[tor-dev] Scaling tor for a global population
isis at torproject.org
Mon Sep 29 22:01:11 UTC 2014
Mike Perry transcribed 9.3K bytes:
> Andrew Lewman:
> > I had a conversation with a vendor yesterday. They are
> > interested in including Tor as their "private browsing mode" and
> > basically shipping a re-branded tor browser which lets people toggle the
> > connectivity to the Tor network on and off.
> > They very much like Tor Browser and would like to ship it to their
> > customer base. Their product is 10-20% of the global market, this is of
> > roughly 2.8 billion global Internet users.

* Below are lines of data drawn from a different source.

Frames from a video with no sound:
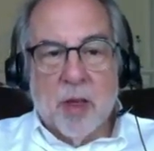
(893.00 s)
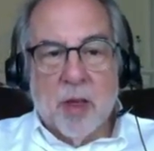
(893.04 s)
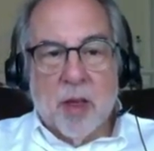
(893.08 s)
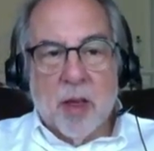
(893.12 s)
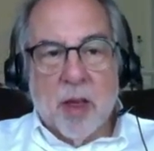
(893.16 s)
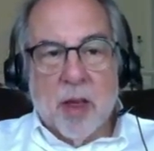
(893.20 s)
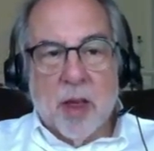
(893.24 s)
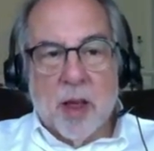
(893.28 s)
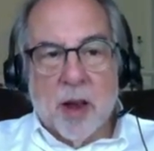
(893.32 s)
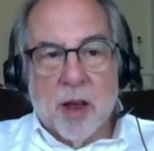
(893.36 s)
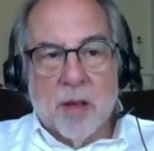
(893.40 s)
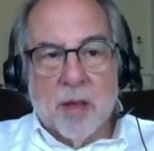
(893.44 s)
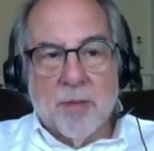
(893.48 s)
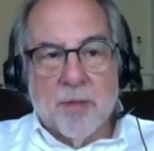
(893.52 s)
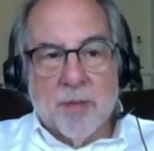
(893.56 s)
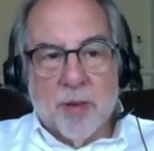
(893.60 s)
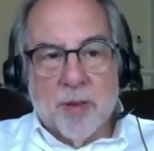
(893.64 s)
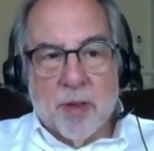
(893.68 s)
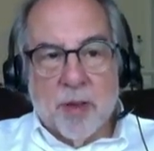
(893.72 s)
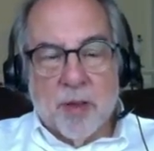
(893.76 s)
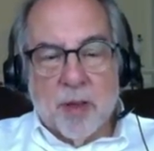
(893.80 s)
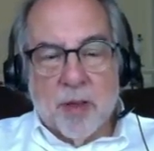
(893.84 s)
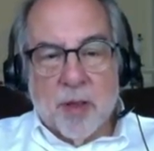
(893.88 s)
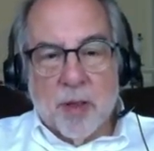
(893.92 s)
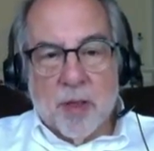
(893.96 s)
And I
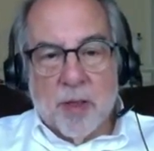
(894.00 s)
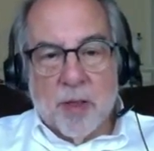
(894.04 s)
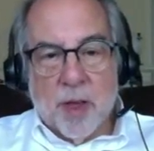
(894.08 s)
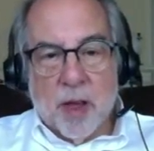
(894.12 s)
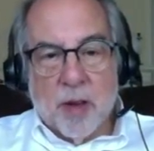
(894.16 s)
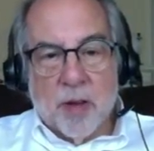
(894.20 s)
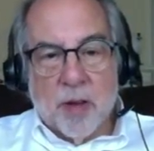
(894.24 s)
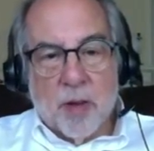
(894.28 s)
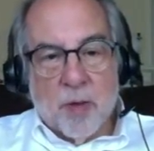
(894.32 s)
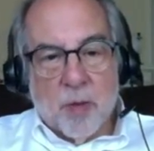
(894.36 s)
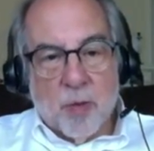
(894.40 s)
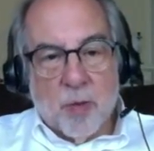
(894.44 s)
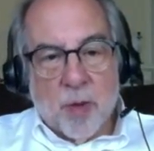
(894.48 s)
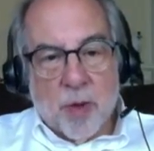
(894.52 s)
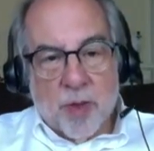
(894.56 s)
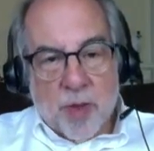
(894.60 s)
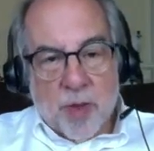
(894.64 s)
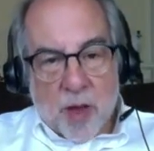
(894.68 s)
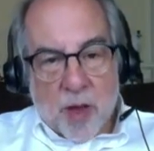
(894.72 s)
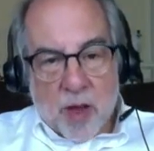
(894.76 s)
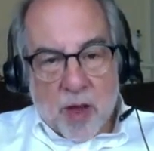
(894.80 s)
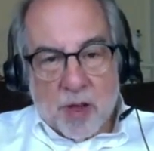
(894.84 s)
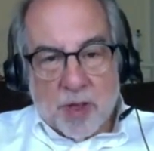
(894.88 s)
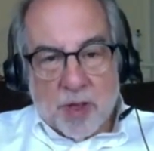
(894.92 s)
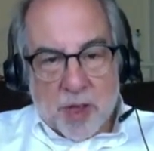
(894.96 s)
feel that with
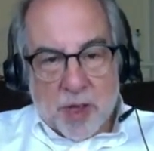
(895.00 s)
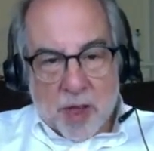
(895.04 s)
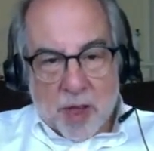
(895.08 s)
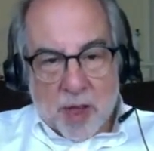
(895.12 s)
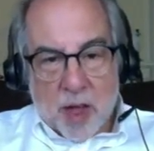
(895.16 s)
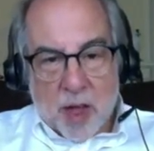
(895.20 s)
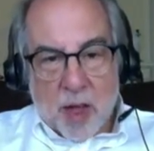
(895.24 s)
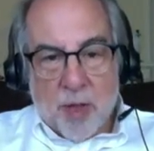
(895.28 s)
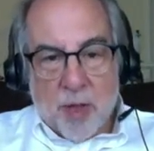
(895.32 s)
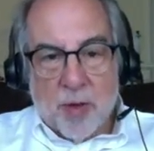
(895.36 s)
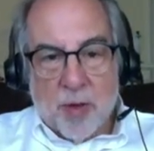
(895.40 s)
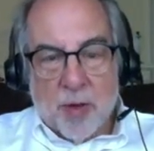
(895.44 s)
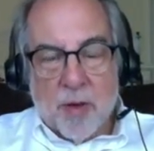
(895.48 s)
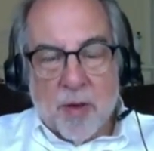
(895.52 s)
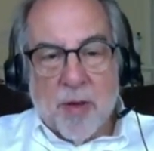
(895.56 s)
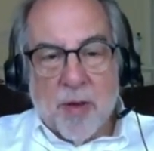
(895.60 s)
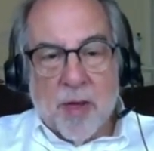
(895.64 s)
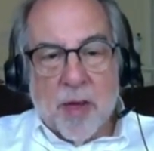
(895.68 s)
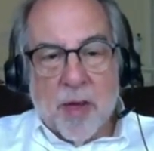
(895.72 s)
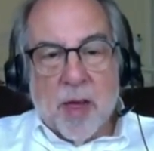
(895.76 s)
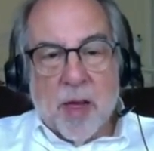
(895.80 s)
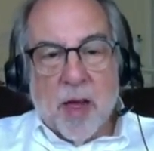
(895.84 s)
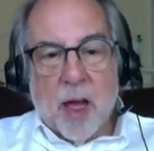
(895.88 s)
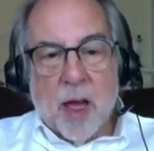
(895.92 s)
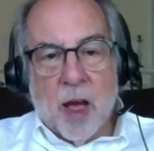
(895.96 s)
together,
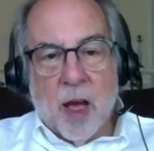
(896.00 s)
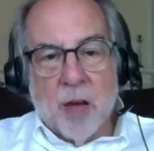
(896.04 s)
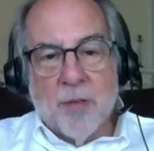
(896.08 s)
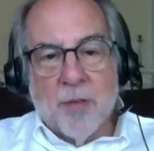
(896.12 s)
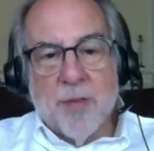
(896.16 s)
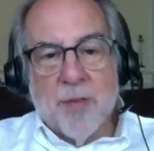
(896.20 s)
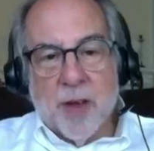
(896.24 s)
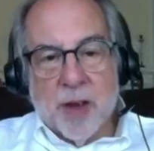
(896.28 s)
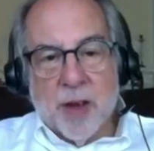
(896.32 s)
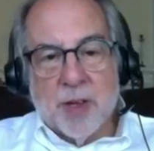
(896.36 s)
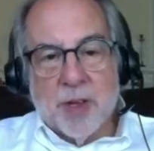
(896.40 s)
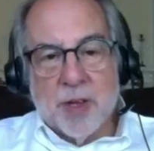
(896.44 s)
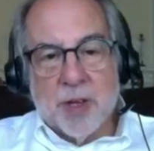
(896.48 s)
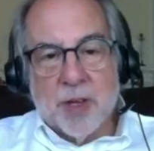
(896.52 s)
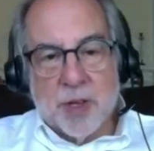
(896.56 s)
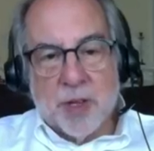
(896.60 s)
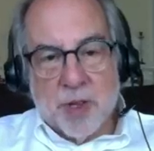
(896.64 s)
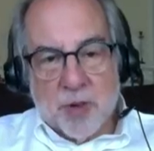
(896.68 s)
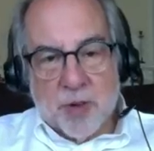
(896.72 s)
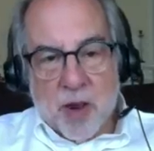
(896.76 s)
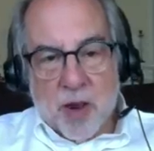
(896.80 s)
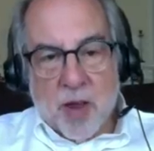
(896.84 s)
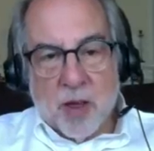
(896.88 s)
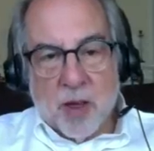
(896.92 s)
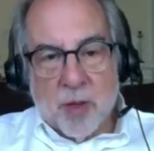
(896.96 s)
I find
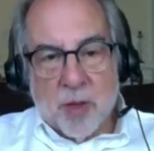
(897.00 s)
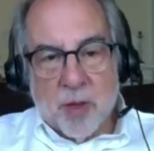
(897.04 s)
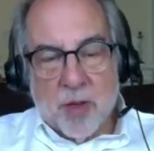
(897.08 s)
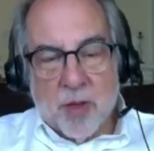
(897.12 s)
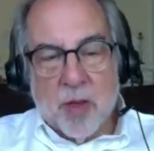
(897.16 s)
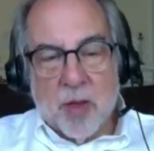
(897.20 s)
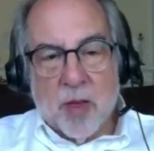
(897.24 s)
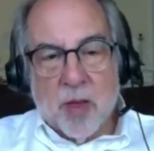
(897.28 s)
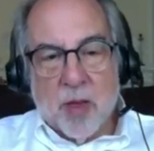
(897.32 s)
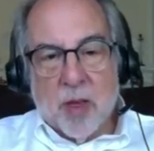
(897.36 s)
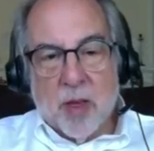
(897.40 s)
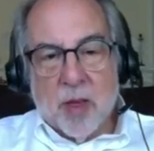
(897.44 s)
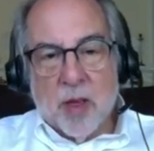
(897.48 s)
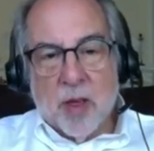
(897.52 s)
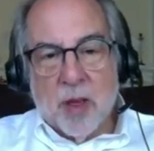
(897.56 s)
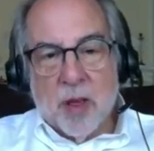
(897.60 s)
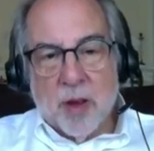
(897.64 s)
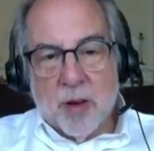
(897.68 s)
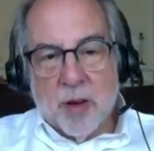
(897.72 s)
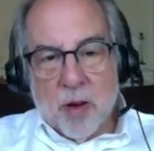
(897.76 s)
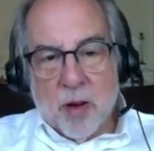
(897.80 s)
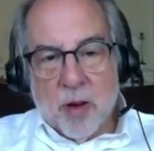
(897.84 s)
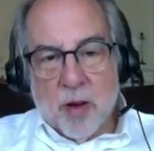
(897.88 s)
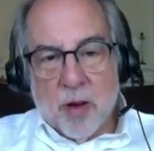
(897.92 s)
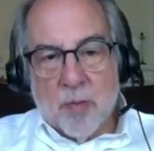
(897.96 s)
strength
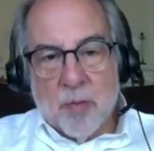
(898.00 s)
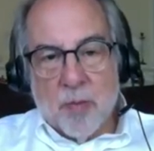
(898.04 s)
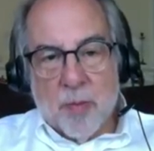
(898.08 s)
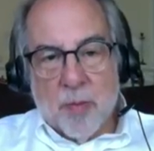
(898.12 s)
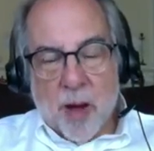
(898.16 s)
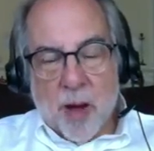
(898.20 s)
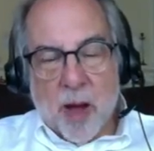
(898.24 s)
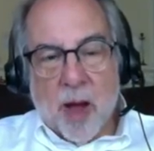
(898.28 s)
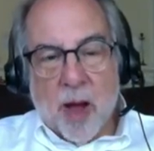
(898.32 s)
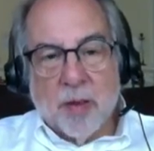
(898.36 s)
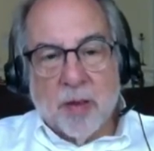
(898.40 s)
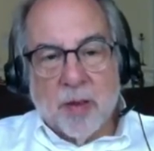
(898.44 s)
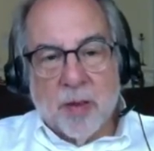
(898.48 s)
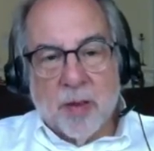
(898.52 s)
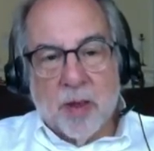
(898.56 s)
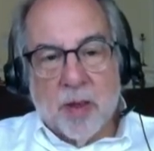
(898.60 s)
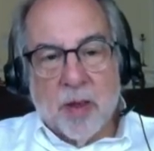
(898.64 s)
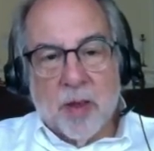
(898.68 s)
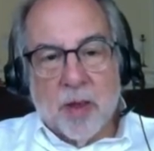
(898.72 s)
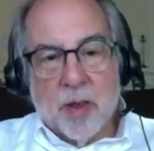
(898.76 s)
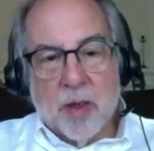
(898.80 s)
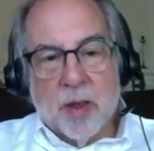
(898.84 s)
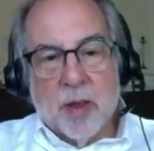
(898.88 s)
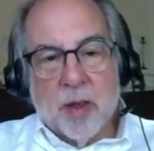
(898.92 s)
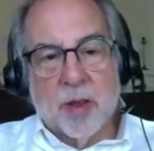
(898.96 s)
in our bond,
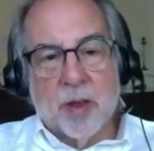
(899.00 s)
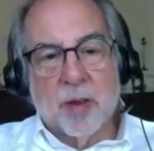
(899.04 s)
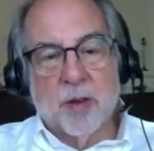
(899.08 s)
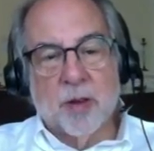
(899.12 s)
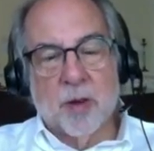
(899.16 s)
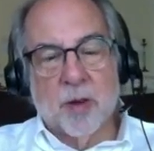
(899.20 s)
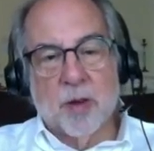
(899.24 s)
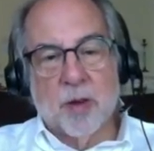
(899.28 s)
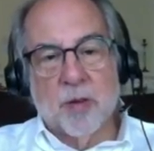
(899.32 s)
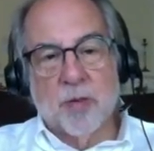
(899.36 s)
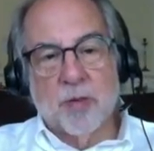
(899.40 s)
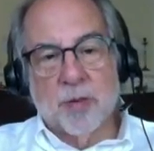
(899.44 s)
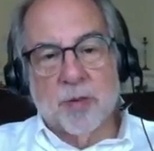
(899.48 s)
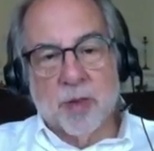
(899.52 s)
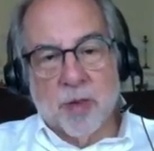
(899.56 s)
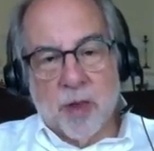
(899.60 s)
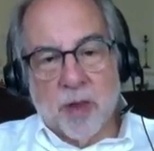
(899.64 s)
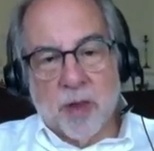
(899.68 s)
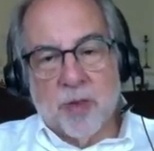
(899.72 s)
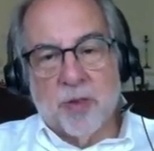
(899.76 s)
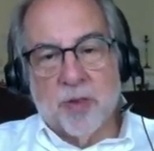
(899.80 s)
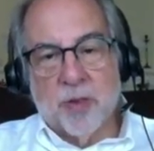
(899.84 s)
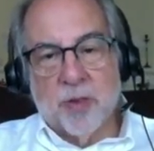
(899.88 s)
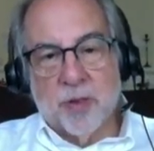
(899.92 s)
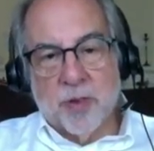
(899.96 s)
in our
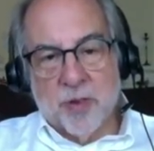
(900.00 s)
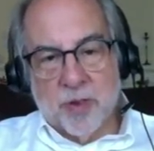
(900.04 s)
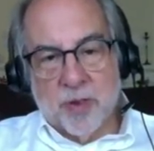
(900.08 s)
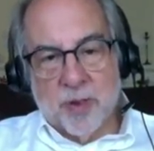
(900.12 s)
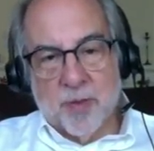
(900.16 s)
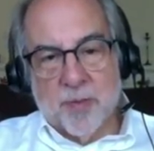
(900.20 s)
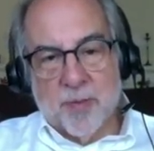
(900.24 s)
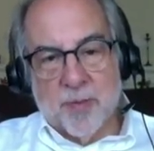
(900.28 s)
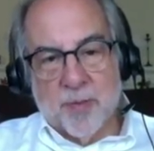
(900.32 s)
relationship.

> > As Tor Browser is open source, they are already working on it. However
> > ,their concern is scaling up to handling some percent of global users
> > with "tor mode" enabled. They're willing to entertain offering their
> > resources to help us solve the scalability challenges of handling
> > hundreds of millions of users and relays on Tor.
> > As this question keeps popping up by the business world looking at
> > privacy as the next "must have" feature in their products, I'm trying to
> > compile a list of tasks to solve to help us scale. The old 2008
> > three-year roadmap looks at performance,
> > https://www.torproject.org/press/2008-12-19-roadmap-press-release.html.en
> > I've been through the specs,
> > https://gitweb.torproject.org/torspec.git/tree/HEAD:/proposals to see if
> > there are proposals for scaling the network or directory authorities. I
> > didn't see anything directly related.
> > The last research paper I see directly addressing scalability is Torsk
> > (http://www.freehaven.net/anonbib/bibtex.html#ccs09-torsk) or PIR-Tor
> > (http://www.freehaven.net/anonbib/bibtex.html#usenix11-pirtor)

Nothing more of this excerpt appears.